Don’t put change control of critical host business logic in the hands of mid-tier specialists who don’t have the needed context to maintain it. Instead, consider having COBOL specialists retain control of services that require host changes and keep the services up-to-date. Mid-tier control can cover use of the services such as orchestration, security, policy needs, and other SOA-specific concerns.
When mid-tier specialists get business objects generated at the right level, they’ll know how to use them. When ownership stays in the hands of mainframe experts, you don’t have to worry about keeping the services maintained.
When dealing with sensitive mainframe data and logic, a non-invasive methodology is critical to your short-and long-term success. Changing valuable host code or associated business processes could result in catastrophic business losses. Any of the approaches discussed here can be non-invasively performed.
Your present mainframe security is another factor. If you have a security system that’s working for you, that’s the one you should use for authentication in any access scenario.
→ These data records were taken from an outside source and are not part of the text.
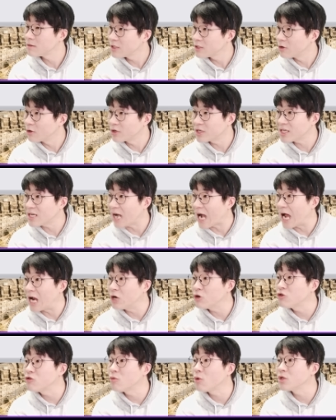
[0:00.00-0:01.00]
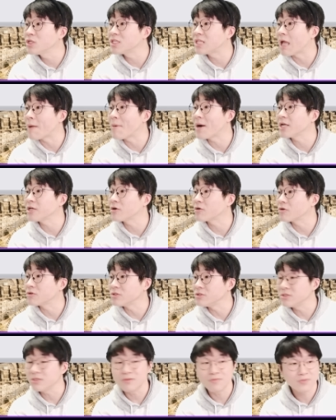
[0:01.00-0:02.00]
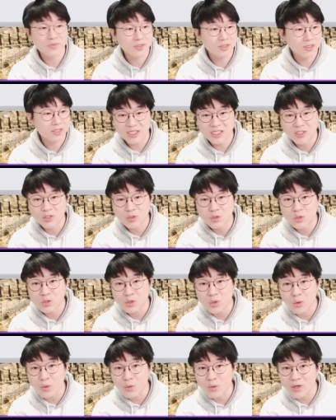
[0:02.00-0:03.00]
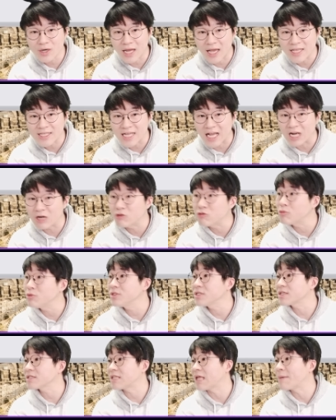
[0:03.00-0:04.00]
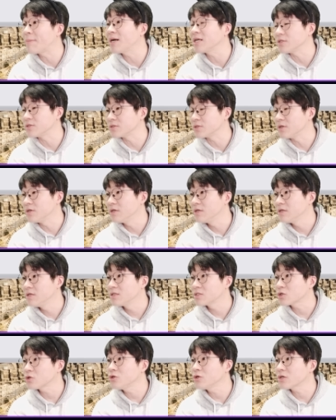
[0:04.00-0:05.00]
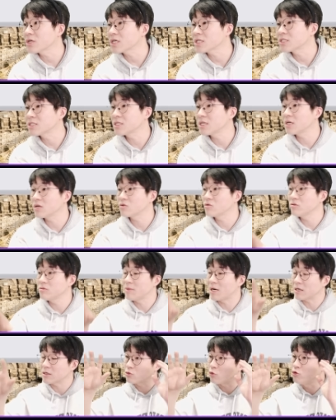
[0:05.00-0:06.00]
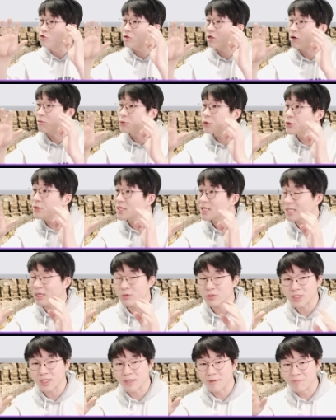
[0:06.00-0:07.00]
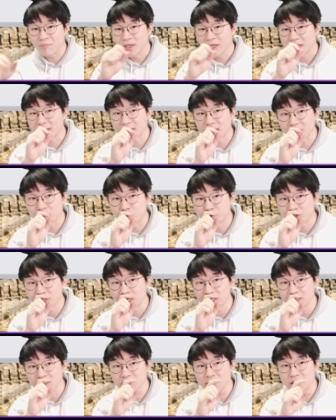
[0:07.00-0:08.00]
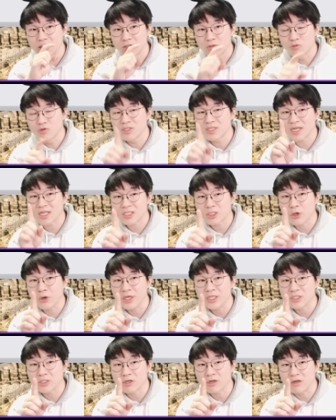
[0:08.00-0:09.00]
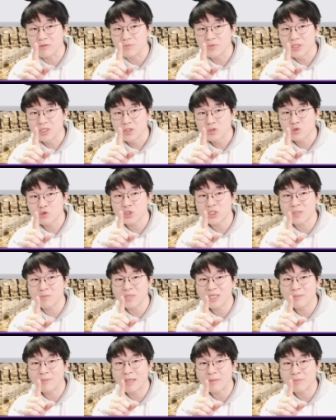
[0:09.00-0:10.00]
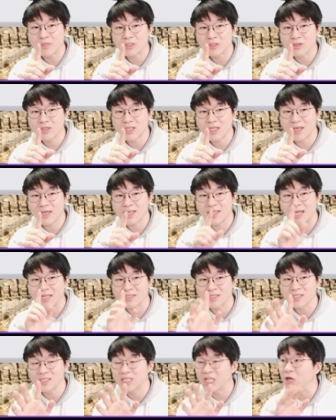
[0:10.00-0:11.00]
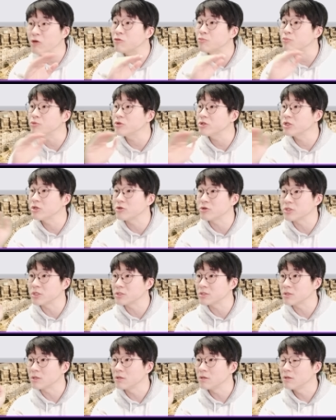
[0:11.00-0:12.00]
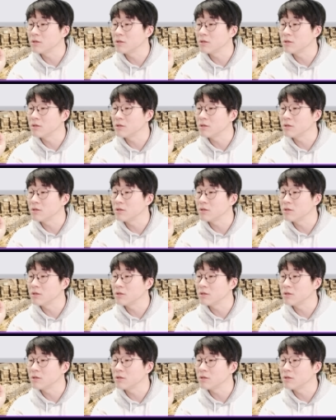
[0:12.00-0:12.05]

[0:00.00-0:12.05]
여기가 알고 보니 대박이었거든요. 쪽 라인이 알고 보니까 대박이었어요. 천연가스하고 막 원유가 엄청나게 나오잖아. 게다가 북해는 우리나라 서해처럼 수심 200m 내의 얕은 대륙붕으로 이루어져 있어요.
Bypassing your mainframe security is a practice that should never be taken lightly. In addition to working with your current security programs, any application integration method should support federal regulations, including the Federal Information Processing Standard (FIPS), a guideline used to authenticate cryptographic modules.
So, when optimizing mainframe applications for reuse with modern technologies, can you really gain flexibility without sacrificing security? The answer is yes. But let the buyer beware. The business operations controlled by your mainframe have never been more critical.
The best application integration approaches have options for both stateless and stateful access, letting you decide what would work best in your individual IT environment. In fact, modernizing your mainframe applications isn’t as hard as some IT professionals might assume. The key is to do it in a way that protects the integrity of your valuable mainframe assets.